◆ **YOUR OBJECTIVE**: With images removed, transcribe each record exactly as it appears.

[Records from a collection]
• • • • •
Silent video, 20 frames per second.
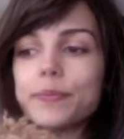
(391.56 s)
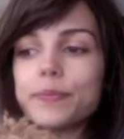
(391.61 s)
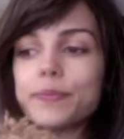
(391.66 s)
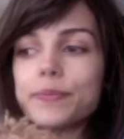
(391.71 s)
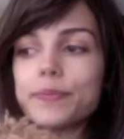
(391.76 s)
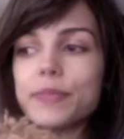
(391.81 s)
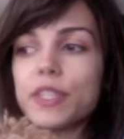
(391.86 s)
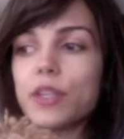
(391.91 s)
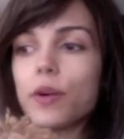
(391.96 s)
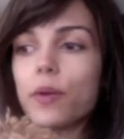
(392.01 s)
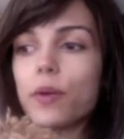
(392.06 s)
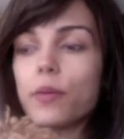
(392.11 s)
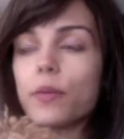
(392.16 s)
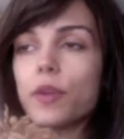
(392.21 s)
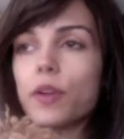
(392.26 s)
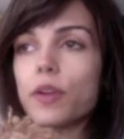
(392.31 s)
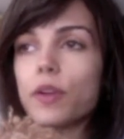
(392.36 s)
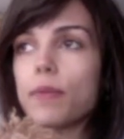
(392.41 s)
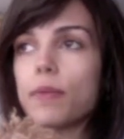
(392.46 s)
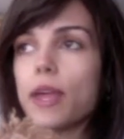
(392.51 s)
You
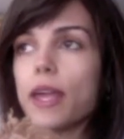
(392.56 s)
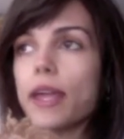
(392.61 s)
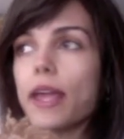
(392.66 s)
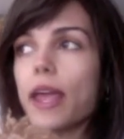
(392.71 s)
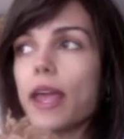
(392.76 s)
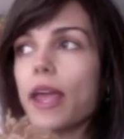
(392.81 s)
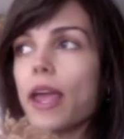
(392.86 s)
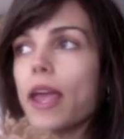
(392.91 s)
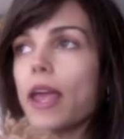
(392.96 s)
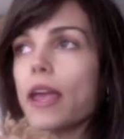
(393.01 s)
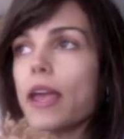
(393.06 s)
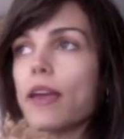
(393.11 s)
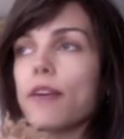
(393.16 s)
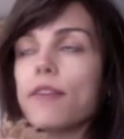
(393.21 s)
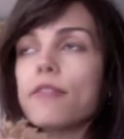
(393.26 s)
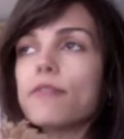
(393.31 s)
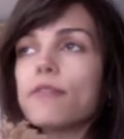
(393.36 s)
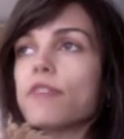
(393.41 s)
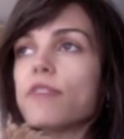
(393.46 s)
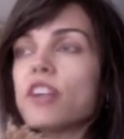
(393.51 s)
can make a
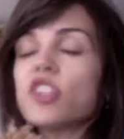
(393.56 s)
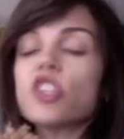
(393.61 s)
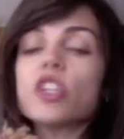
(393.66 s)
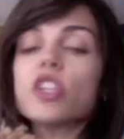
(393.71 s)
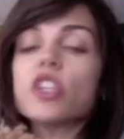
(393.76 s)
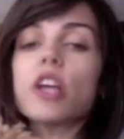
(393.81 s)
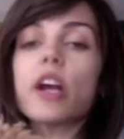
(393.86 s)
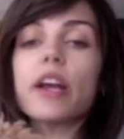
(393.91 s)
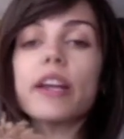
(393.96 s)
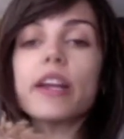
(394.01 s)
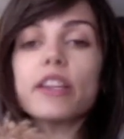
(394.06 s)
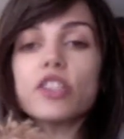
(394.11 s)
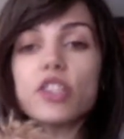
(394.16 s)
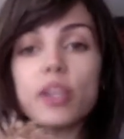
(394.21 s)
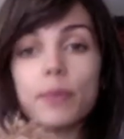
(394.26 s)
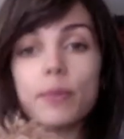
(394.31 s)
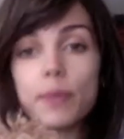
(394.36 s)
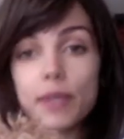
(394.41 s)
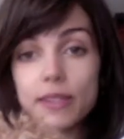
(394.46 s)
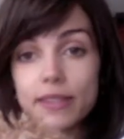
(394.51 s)
vegetarian
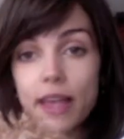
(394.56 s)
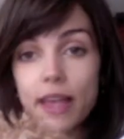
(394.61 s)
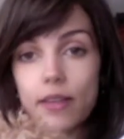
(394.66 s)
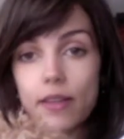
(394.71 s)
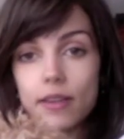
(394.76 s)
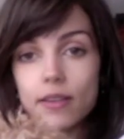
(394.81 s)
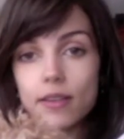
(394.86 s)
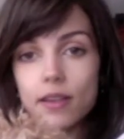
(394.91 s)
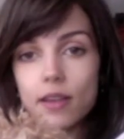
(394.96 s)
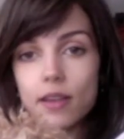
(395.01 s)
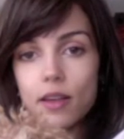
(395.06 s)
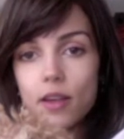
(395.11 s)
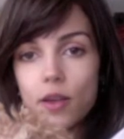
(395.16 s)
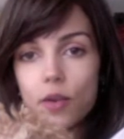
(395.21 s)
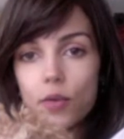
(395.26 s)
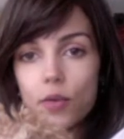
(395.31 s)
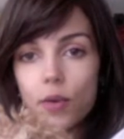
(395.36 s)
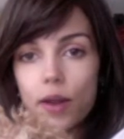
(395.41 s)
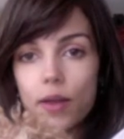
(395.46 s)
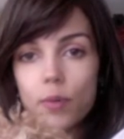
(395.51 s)
chickpea salad,
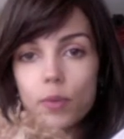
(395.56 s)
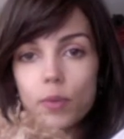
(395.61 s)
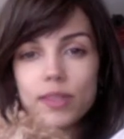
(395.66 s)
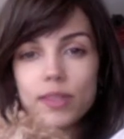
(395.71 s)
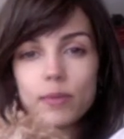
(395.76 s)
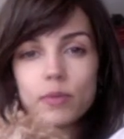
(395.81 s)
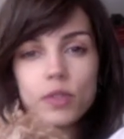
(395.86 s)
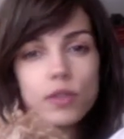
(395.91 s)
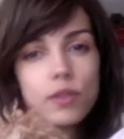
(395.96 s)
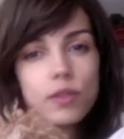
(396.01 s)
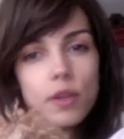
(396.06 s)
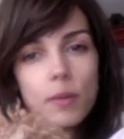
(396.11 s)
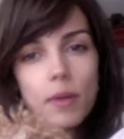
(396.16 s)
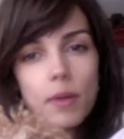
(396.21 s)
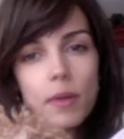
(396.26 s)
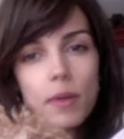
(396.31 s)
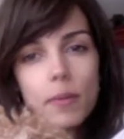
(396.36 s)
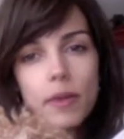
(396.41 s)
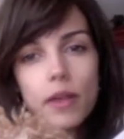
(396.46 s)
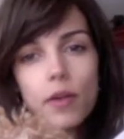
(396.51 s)
right, with some tuna
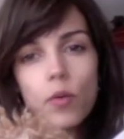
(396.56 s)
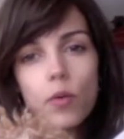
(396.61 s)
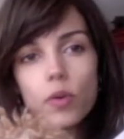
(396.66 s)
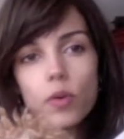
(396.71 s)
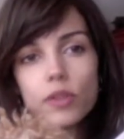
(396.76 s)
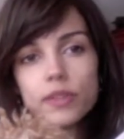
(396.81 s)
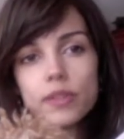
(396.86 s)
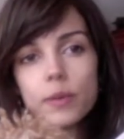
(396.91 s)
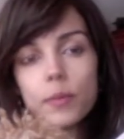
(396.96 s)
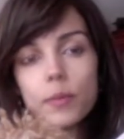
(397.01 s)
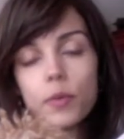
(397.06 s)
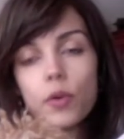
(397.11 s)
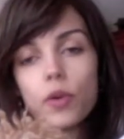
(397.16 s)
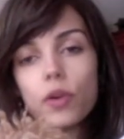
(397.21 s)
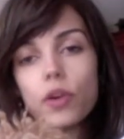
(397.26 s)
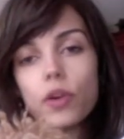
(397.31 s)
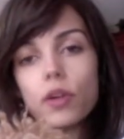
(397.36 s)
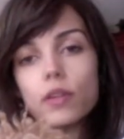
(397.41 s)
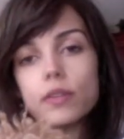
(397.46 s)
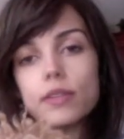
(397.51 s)
maybe, or some
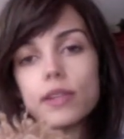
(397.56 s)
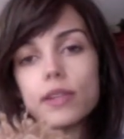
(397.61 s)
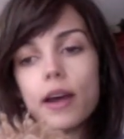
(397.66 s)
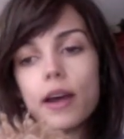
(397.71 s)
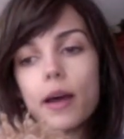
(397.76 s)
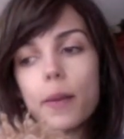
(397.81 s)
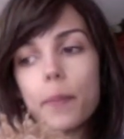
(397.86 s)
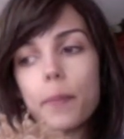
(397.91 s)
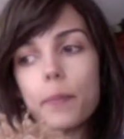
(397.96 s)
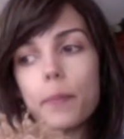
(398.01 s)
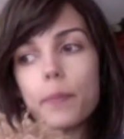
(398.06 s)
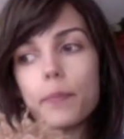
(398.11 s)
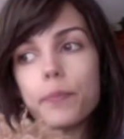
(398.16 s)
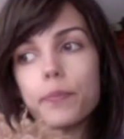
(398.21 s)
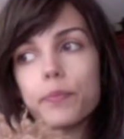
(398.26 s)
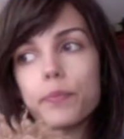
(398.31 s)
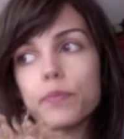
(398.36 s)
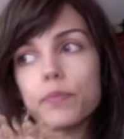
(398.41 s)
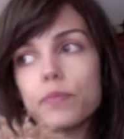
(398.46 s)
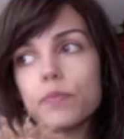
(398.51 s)
grilled
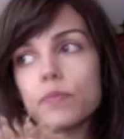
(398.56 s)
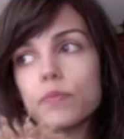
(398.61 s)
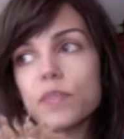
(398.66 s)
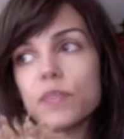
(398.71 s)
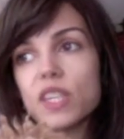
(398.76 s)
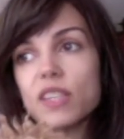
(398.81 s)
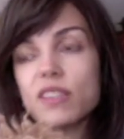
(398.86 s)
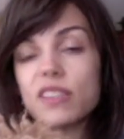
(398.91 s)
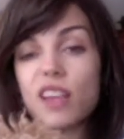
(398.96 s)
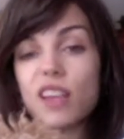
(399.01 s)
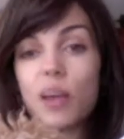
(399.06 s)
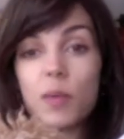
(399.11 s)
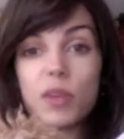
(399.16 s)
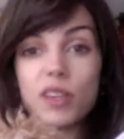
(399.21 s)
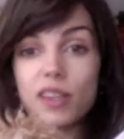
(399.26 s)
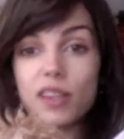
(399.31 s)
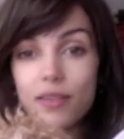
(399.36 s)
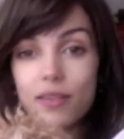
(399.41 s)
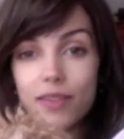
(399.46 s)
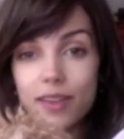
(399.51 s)
salmon
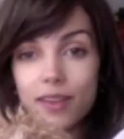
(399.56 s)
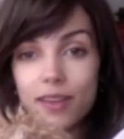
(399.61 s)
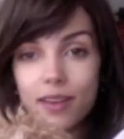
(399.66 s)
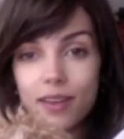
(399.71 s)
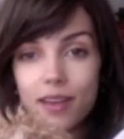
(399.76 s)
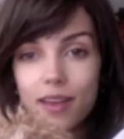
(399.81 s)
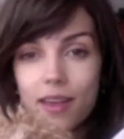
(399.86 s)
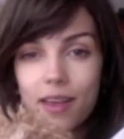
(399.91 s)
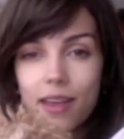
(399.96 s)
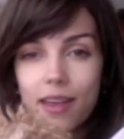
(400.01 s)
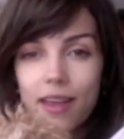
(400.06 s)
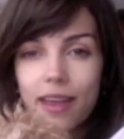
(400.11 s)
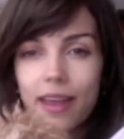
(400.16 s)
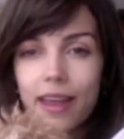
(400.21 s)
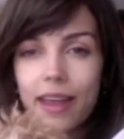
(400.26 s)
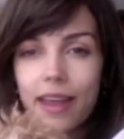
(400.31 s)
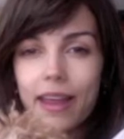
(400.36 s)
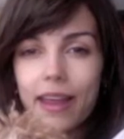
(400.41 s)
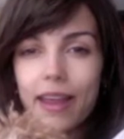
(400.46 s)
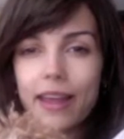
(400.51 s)
even.
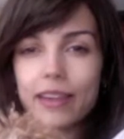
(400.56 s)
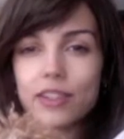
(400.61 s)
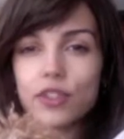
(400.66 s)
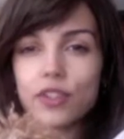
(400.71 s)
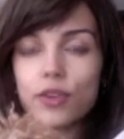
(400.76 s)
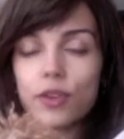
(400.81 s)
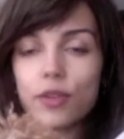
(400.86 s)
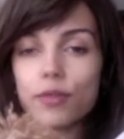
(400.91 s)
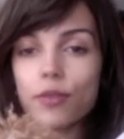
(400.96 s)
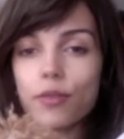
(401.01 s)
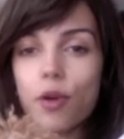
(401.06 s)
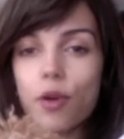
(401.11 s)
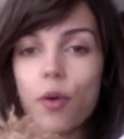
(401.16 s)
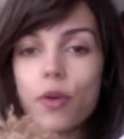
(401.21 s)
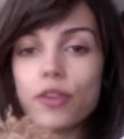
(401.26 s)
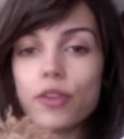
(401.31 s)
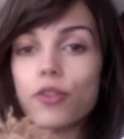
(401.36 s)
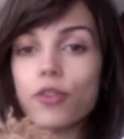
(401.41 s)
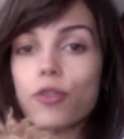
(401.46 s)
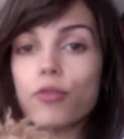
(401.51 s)
And you can throw
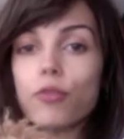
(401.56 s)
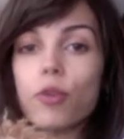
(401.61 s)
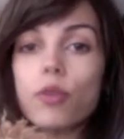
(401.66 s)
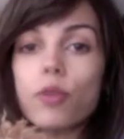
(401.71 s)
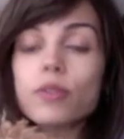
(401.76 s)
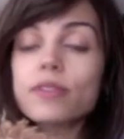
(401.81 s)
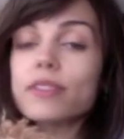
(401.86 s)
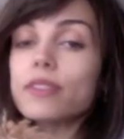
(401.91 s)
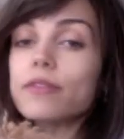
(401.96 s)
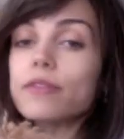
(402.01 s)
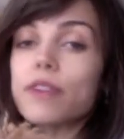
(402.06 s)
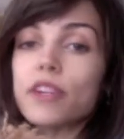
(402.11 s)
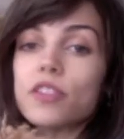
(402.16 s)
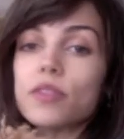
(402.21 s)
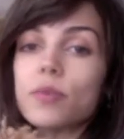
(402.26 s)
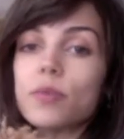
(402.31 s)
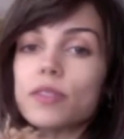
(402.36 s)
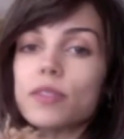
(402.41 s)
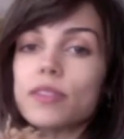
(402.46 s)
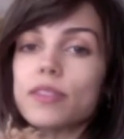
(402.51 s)
in your roasted
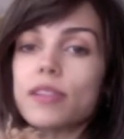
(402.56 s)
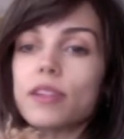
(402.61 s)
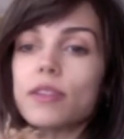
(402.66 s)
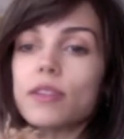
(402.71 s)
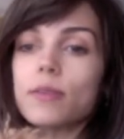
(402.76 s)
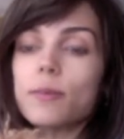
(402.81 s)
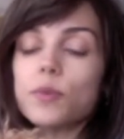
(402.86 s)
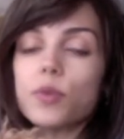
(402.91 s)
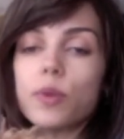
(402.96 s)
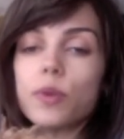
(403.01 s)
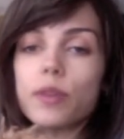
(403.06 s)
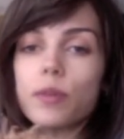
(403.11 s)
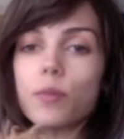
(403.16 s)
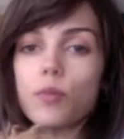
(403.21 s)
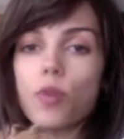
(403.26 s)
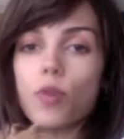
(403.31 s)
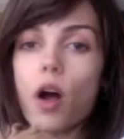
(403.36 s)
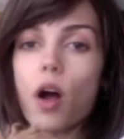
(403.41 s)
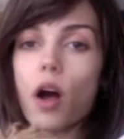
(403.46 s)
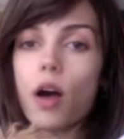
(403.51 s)
vegetables instead of them doing them
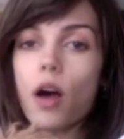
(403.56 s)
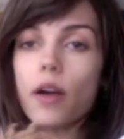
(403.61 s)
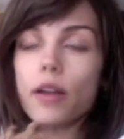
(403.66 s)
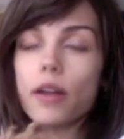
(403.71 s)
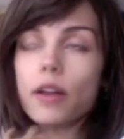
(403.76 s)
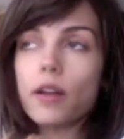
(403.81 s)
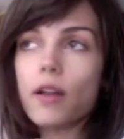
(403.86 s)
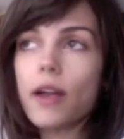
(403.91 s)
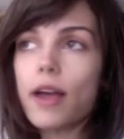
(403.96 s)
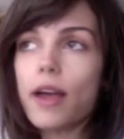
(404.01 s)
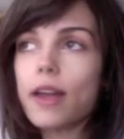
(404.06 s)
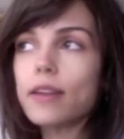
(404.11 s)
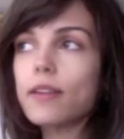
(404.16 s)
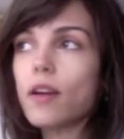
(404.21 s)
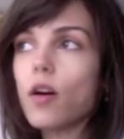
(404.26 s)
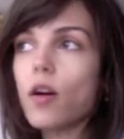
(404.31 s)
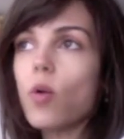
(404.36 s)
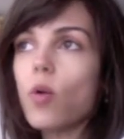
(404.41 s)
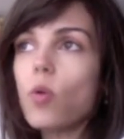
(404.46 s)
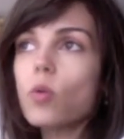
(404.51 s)
raw. It'll add a
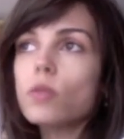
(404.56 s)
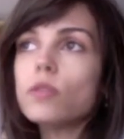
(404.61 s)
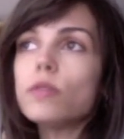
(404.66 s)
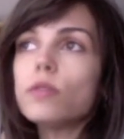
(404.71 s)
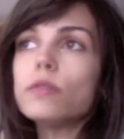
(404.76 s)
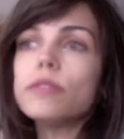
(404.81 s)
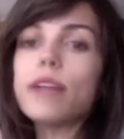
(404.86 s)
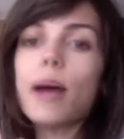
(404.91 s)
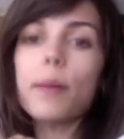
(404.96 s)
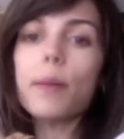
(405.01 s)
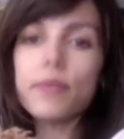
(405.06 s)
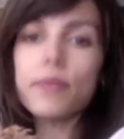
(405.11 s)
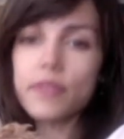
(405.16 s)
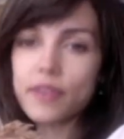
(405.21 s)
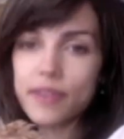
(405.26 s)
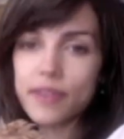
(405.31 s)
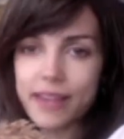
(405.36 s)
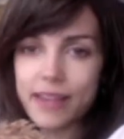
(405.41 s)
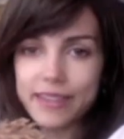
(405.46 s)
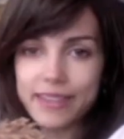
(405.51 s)
whole new depth to
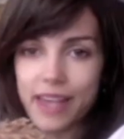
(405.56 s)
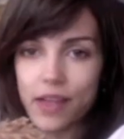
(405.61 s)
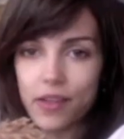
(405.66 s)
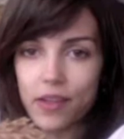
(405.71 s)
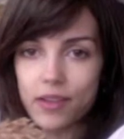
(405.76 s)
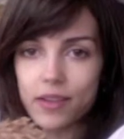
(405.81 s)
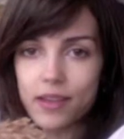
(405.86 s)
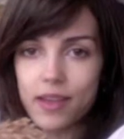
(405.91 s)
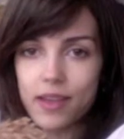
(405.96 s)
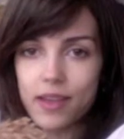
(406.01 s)
that salad.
• • • • •
◆ **EXERCISE RESPONSE**:
Silent video, 20 frames per second.
(391.56 s)
(391.61 s)
(391.66 s)
(391.71 s)
(391.76 s)
(391.81 s)
(391.86 s)
(391.91 s)
(391.96 s)
(392.01 s)
(392.06 s)
(392.11 s)
(392.16 s)
(392.21 s)
(392.26 s)
(392.31 s)
(392.36 s)
(392.41 s)
(392.46 s)
(392.51 s)
You
(392.56 s)
(392.61 s)
(392.66 s)
(392.71 s)
(392.76 s)
(392.81 s)
(392.86 s)
(392.91 s)
(392.96 s)
(393.01 s)
(393.06 s)
(393.11 s)
(393.16 s)
(393.21 s)
(393.26 s)
(393.31 s)
(393.36 s)
(393.41 s)
(393.46 s)
(393.51 s)
can make a
(393.56 s)
(393.61 s)
(393.66 s)
(393.71 s)
(393.76 s)
(393.81 s)
(393.86 s)
(393.91 s)
(393.96 s)
(394.01 s)
(394.06 s)
(394.11 s)
(394.16 s)
(394.21 s)
(394.26 s)
(394.31 s)
(394.36 s)
(394.41 s)
(394.46 s)
(394.51 s)
vegetarian
(394.56 s)
(394.61 s)
(394.66 s)
(394.71 s)
(394.76 s)
(394.81 s)
(394.86 s)
(394.91 s)
(394.96 s)
(395.01 s)
(395.06 s)
(395.11 s)
(395.16 s)
(395.21 s)
(395.26 s)
(395.31 s)
(395.36 s)
(395.41 s)
(395.46 s)
(395.51 s)
chickpea salad,
(395.56 s)
(395.61 s)
(395.66 s)
(395.71 s)
(395.76 s)
(395.81 s)
(395.86 s)
(395.91 s)
(395.96 s)
(396.01 s)
(396.06 s)
(396.11 s)
(396.16 s)
(396.21 s)
(396.26 s)
(396.31 s)
(396.36 s)
(396.41 s)
(396.46 s)
(396.51 s)
right, with some tuna
(396.56 s)
(396.61 s)
(396.66 s)
(396.71 s)
(396.76 s)
(396.81 s)
(396.86 s)
(396.91 s)
(396.96 s)
(397.01 s)
(397.06 s)
(397.11 s)
(397.16 s)
(397.21 s)
(397.26 s)
(397.31 s)
(397.36 s)
(397.41 s)
(397.46 s)
(397.51 s)
maybe, or some
(397.56 s)
(397.61 s)
(397.66 s)
(397.71 s)
(397.76 s)
(397.81 s)
(397.86 s)
(397.91 s)
(397.96 s)
(398.01 s)
(398.06 s)
(398.11 s)
(398.16 s)
(398.21 s)
(398.26 s)
(398.31 s)
(398.36 s)
(398.41 s)
(398.46 s)
(398.51 s)
grilled
(398.56 s)
(398.61 s)
(398.66 s)
(398.71 s)
(398.76 s)
(398.81 s)
(398.86 s)
(398.91 s)
(398.96 s)
(399.01 s)
(399.06 s)
(399.11 s)
(399.16 s)
(399.21 s)
(399.26 s)
(399.31 s)
(399.36 s)
(399.41 s)
(399.46 s)
(399.51 s)
salmon
(399.56 s)
(399.61 s)
(399.66 s)
(399.71 s)
(399.76 s)
(399.81 s)
(399.86 s)
(399.91 s)
(399.96 s)
(400.01 s)
(400.06 s)
(400.11 s)
(400.16 s)
(400.21 s)
(400.26 s)
(400.31 s)
(400.36 s)
(400.41 s)
(400.46 s)
(400.51 s)
even.
(400.56 s)
(400.61 s)
(400.66 s)
(400.71 s)
(400.76 s)
(400.81 s)
(400.86 s)
(400.91 s)
(400.96 s)
(401.01 s)
(401.06 s)
(401.11 s)
(401.16 s)
(401.21 s)
(401.26 s)
(401.31 s)
(401.36 s)
(401.41 s)
(401.46 s)
(401.51 s)
And you can throw
(401.56 s)
(401.61 s)
(401.66 s)
(401.71 s)
(401.76 s)
(401.81 s)
(401.86 s)
(401.91 s)
(401.96 s)
(402.01 s)
(402.06 s)
(402.11 s)
(402.16 s)
(402.21 s)
(402.26 s)
(402.31 s)
(402.36 s)
(402.41 s)
(402.46 s)
(402.51 s)
in your roasted
(402.56 s)
(402.61 s)
(402.66 s)
(402.71 s)
(402.76 s)
(402.81 s)
(402.86 s)
(402.91 s)
(402.96 s)
(403.01 s)
(403.06 s)
(403.11 s)
(403.16 s)
(403.21 s)
(403.26 s)
(403.31 s)
(403.36 s)
(403.41 s)
(403.46 s)
(403.51 s)
vegetables instead of them doing them
(403.56 s)
(403.61 s)
(403.66 s)
(403.71 s)
(403.76 s)
(403.81 s)
(403.86 s)
(403.91 s)
(403.96 s)
(404.01 s)
(404.06 s)
(404.11 s)
(404.16 s)
(404.21 s)
(404.26 s)
(404.31 s)
(404.36 s)
(404.41 s)
(404.46 s)
(404.51 s)
raw. It'll add a
(404.56 s)
(404.61 s)
(404.66 s)
(404.71 s)
(404.76 s)
(404.81 s)
(404.86 s)
(404.91 s)
(404.96 s)
(405.01 s)
(405.06 s)
(405.11 s)
(405.16 s)
(405.21 s)
(405.26 s)
(405.31 s)
(405.36 s)
(405.41 s)
(405.46 s)
(405.51 s)
whole new depth to
(405.56 s)
(405.61 s)
(405.66 s)
(405.71 s)
(405.76 s)
(405.81 s)
(405.86 s)
(405.91 s)
(405.96 s)
(406.01 s)
that salad.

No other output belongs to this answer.